NEW TECHNOLOGIES TO PROCESS VALUE-ADDED, HEALTHY FOODS FROM FRUITS AND VEGETABLES
Location: Processed Foods Research
Title: CATALYTIC INFRARED DEHYDRATION OF ONIONS
| Gabel, Michael - UC DAVIS, DAVIS, CA |
| Amaratunga, K.S.P. - UC DAVIS, DAVIS, CA |
| Harris, Linda - UC DAVIS, DAVIS, CA |
| Thompson, James - UC DAVIS, DAVIS, CA |
Submitted to: Journal of Food Science
Publication Type: Peer Reviewed Journal
Publication Acceptance Date: August 21, 2006
Publication Date: October 1, 2006
Citation: Gabel, M., Pan, Z., Amaratunga, K., Harris, L.J., Thompson, J.H. 2006. Catalytic infrared dehydration of onions. Journal of Food Science. V71(9):E351-E357.

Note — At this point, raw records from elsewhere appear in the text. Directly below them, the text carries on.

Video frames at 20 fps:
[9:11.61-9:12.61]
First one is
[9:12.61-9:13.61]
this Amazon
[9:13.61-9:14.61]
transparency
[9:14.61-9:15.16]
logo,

Interpretive Summary: Infrared radiation as an energy efficient heating method was studied for drying onions. The drying rates and qualities of sliced onions were measured and compared under both infrared drying and hot air drying. Infrared drying showed a significant higher drying rate than hot air and is recommended to be used in the early stage of onion drying.

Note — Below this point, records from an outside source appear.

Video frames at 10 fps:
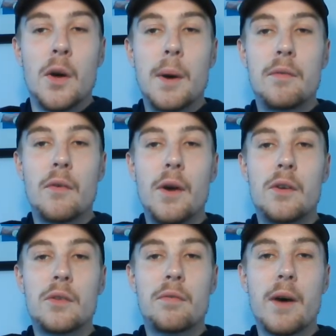whoever
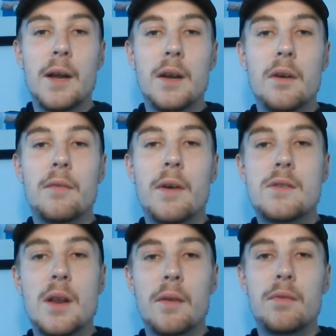reaches the final and
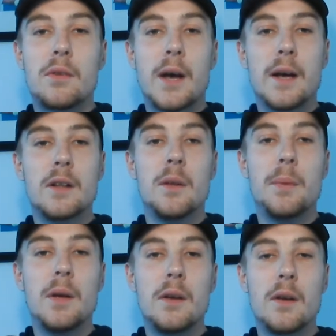eventually lifts the title will
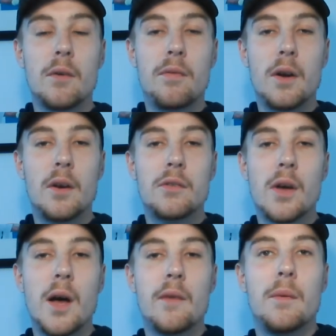be, fully
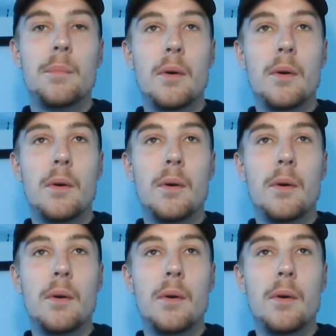deserving.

Dehydrated onions are commonly dried with convection heating which is inefficient and costly. This study compared the drying and quality characteristics of onion dried with catalytic infrared (CIR) heating and forced air convection (FAC) heating. Sliced high solids onions were dehydrated under nine conditions: CIR heating with and without air recirculation, and FAC, each operated at 60, 70 and 80°C. In general, CIR both with and without air recirculation had higher maximum drying rates, shorter drying times and greater drying constants than FAC. Dried onion quality, measured as pungency degradation, was similar for both the drying methods at 60°C and 70°C. The color analysis showed better product color (whiter and less yellow) at lower temperatures for CIR and higher temperatures for FAC. The browning could have been caused by the higher heat intensities of the CIR heating and longer process times of FAC drying. Aerobic plate counts and coliform counts were not significantly different for either product from the CIR or FAC drying. However, samples dried by the CIR had significantly lower yeast and mold counts than those dried by the FAC. It is recommended that CIR be used in the early stages of onion drying.